А наш Франц гуляет себе да гуляет по белу свету и являет картину полнейшего покоя и безмятежности. С этим молодчиком вы можете делать что угодно, он всегда упадет на ноги. Бывают такие люди. Вот в Потсдаме, то бишь в Горке под Анкламом, жил один человек, Борнеман по фамилии, он бежал из тюрьмы, подошел к реке Шпрее. Видит, плывет будто мертвое тело.

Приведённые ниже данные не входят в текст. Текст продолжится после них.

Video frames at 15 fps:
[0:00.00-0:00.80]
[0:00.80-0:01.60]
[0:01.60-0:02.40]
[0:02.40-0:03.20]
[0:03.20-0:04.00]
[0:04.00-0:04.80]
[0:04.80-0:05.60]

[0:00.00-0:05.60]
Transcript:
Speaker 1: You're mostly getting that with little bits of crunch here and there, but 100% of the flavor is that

«Ну-ка, Франц, давай сядем рядком, расскажи-ка, как, собственно, зовут твою невесту?» – «Да ты же знаешь, Рейнхольд, ее зовут Мици, а раньше она была Соня». – «Что ж ты нам ее не покажешь? Слишком уж она важная для нас, что ли?» – «Чего это ты, у меня ведь не зверинец, что я должен его непременно показывать. Взаперти я ее не держу. У нее есть свой покровитель, она хорошо зарабатывает». – «Да, но показывать ее ты не желаешь». – «Что значит показывать, Рейнхольд? У нее достаточно других дел». – «Все равно, мог бы ее когда-нибудь привести сюда, говорят – красивая». – «Говорят». – «Хотелось бы ее разок увидеть, или ты против?» – «Ну, знаешь, Рейнхольд, это мы раньше делали с тобой такие дела, помнишь – с сапогами и меховыми воротниками». – «Что было, то прошло». – «Вот именно. На такое свинство я больше не согласен». – «Ладно, ладно, я ведь только так спросил». (Вот сволочь, все еще свинство, все еще говорит свинство. Ну погоди, брат!)

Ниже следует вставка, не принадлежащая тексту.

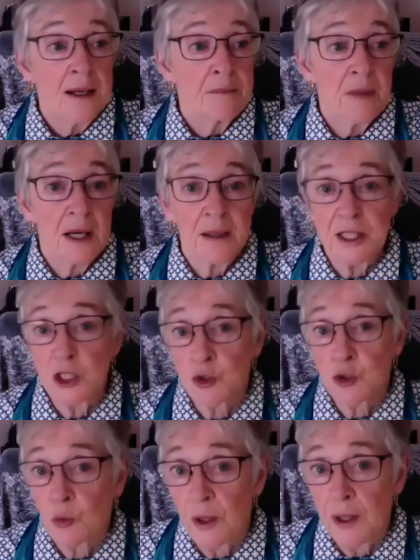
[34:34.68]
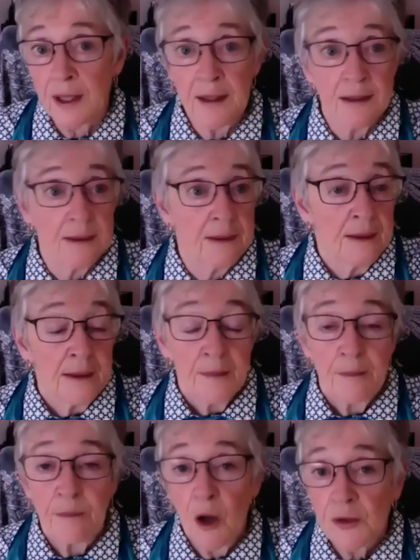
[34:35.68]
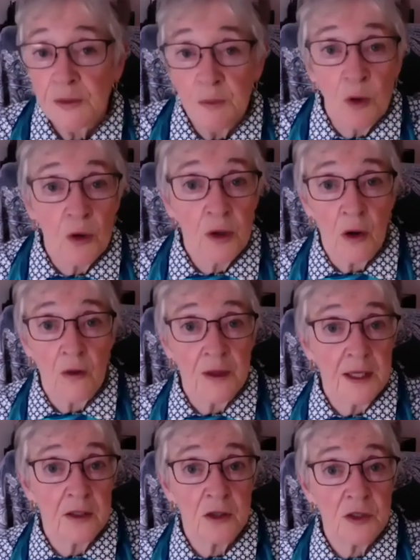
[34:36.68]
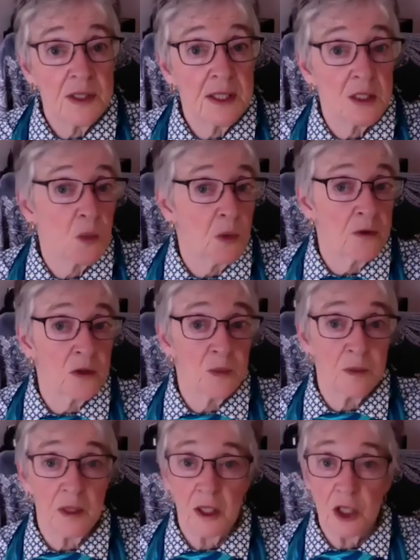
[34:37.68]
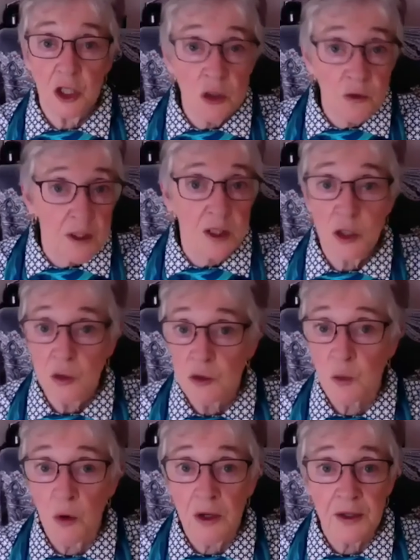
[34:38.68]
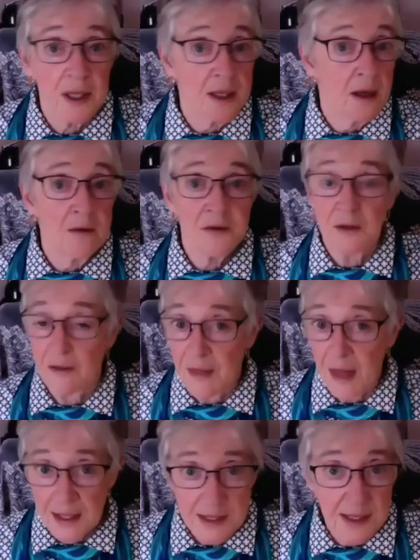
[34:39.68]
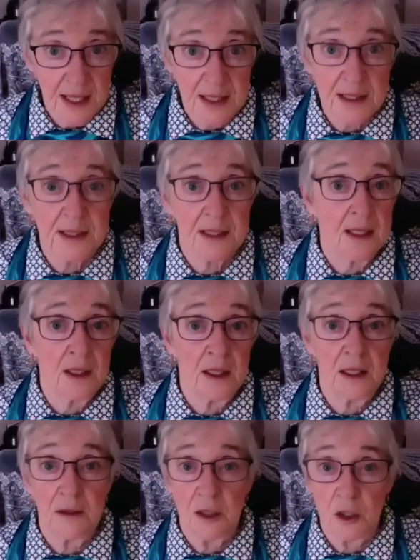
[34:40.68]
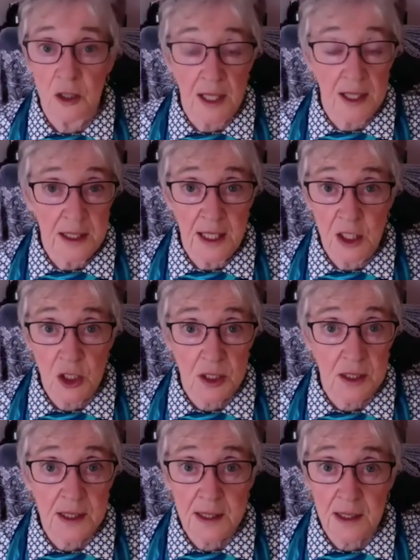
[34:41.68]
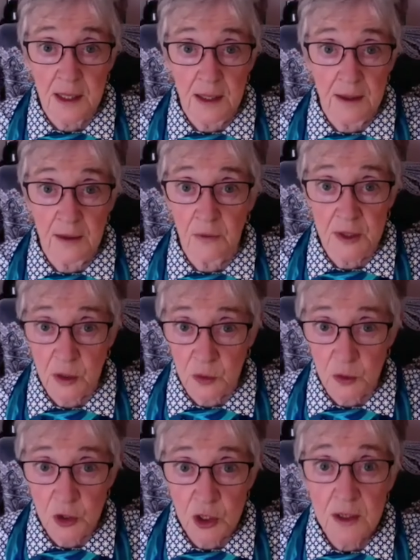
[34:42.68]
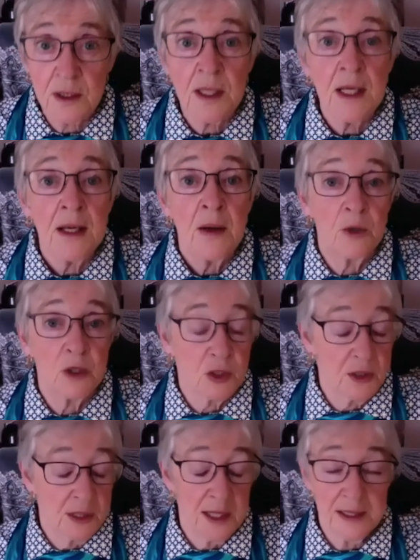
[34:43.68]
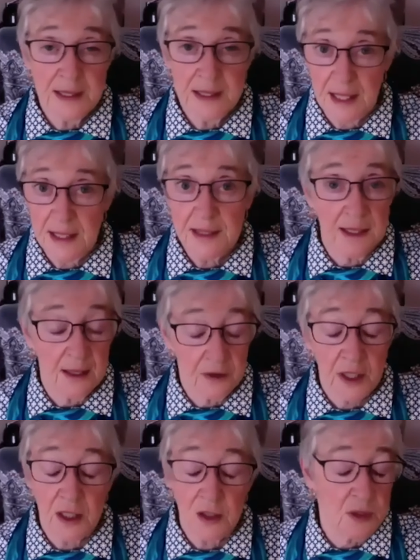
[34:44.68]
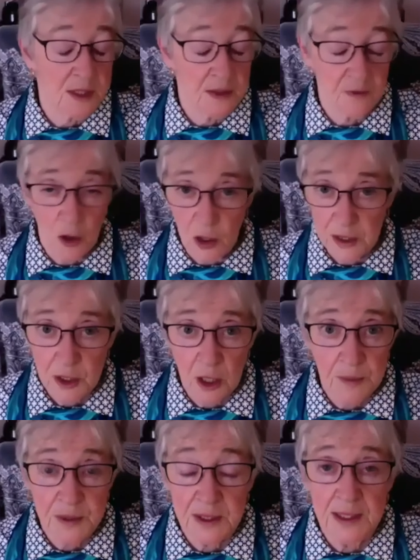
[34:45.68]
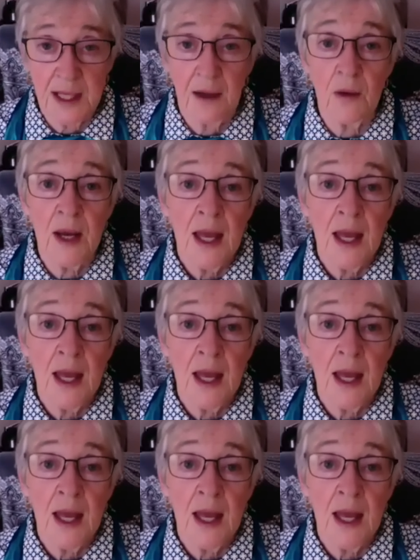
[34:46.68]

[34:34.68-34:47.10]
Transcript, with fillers: um, Detroit and Baltimore and all the inner cities where there's been huge, these huge water cutoffs. That's against the United Nations uh, resolution, which the United States and other countries have all adopted now.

Итак, когда Борнеман подошел к реке, там покачивалось у самого берега тело утопленника. В голове Борнемана вспыхнула блестящая мысль. Он вынул из кармана свой документ и подсунул его утопленнику. Правда, это я уже рассказывал, но зато так оно лучше запомнится. Потом привязал труп к коряге, а то уплывет – потом и не сыщут. Сам же, не теряя времени, махнул на поезде в Ганновер, а там взял билет до Берлина, и когда приехал в Берлин, то позвонил из пивной по телефону своей супруге, Борнеман, чтобы она скорее пришла туда-то и туда-то, потому что ее кое-кто желает видеть. Ну, та принесла ему денег и одежду, пошептались они между собою, а потом, к сожалению, пришлось им расстаться. Она обещала ему опознать тот самый труп, а он – посылать ей деньги, когда они у него будут, только откуда их возьмешь? А потом ему пришлось скорей-скорей пуститься в путь-дорогу, и тогда.